We'll set up an ETL pipeline using Flare Stack's Data Processing capabilities to ingest data from Azure Blob Storage into the DataOS data lake.

Key Steps

Here are the essential steps to leverage Flare Stack to establish a robust data pipeline, process and transform data efficiently.

Steps to create a Flare Workflow

Before You Begin

  1. Check CLI Installation

    Before proceeding, verify that the DataOS CLI is installed on your system. If it is, log in with your credentials and proceed to the next step. If not, refer to the CLI documentation.
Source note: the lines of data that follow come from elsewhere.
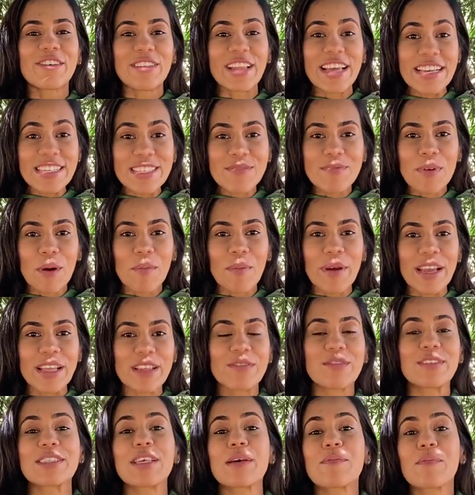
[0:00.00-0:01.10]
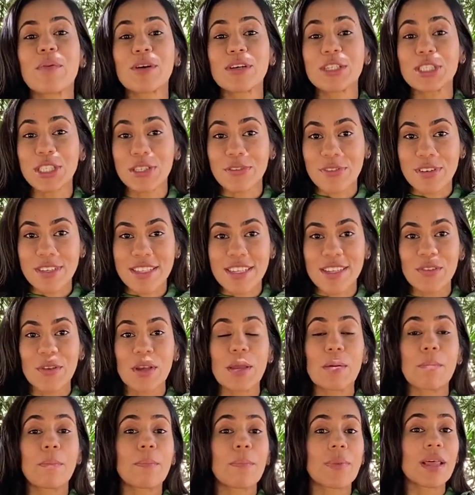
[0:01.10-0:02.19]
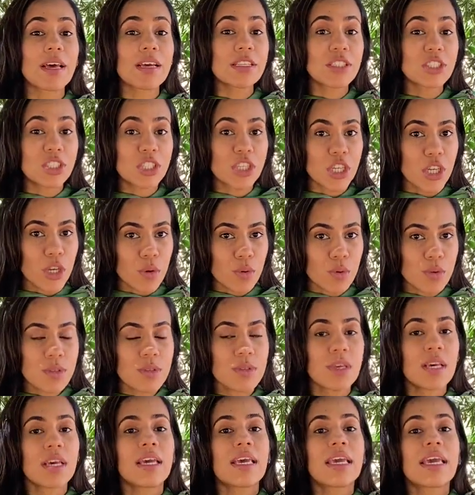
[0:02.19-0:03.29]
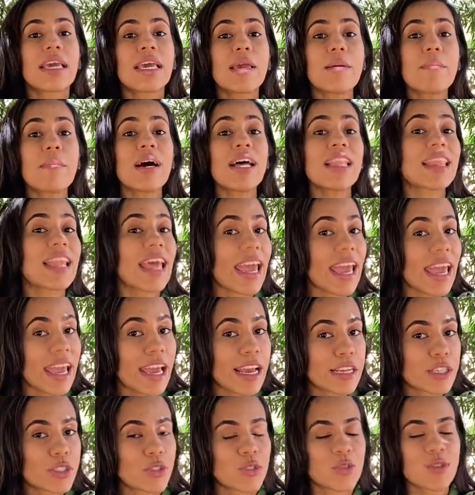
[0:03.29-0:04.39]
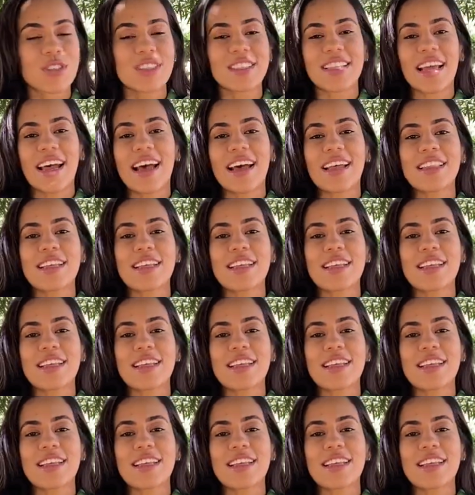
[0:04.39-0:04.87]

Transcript: nesse momento você pode estar fazendo aí plantios e manejos, tá?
  2. Get Appropriate Access Permission Use Cases

    In DataOS, different actions require specific permissions (use cases) to execute tasks. These use cases can be assigned directly to you or grouped under a tag. Here’s a quick reference for the use cases needed for different actions related to Workflow Resources:

    Action Required Use Cases
    Get Read Workspaces, Read Resources in User Specified Workspace / Read Resources in User Workspaces (for curriculum and sandbox workspaces)
    Create Create and Update Resources in the User Workspace
    Apply Create and Update Resources in the User Workspace
    Delete Delete Resources in User Workspace
    Log Read Resource Logs in the User Workspace

Step 1: Set up Required Depots

Running a Flare Workflow requires depots for both the source and sink systems to read and write data. If they’re already set up, great! If not, you’ll need to create them. To learn more, click here.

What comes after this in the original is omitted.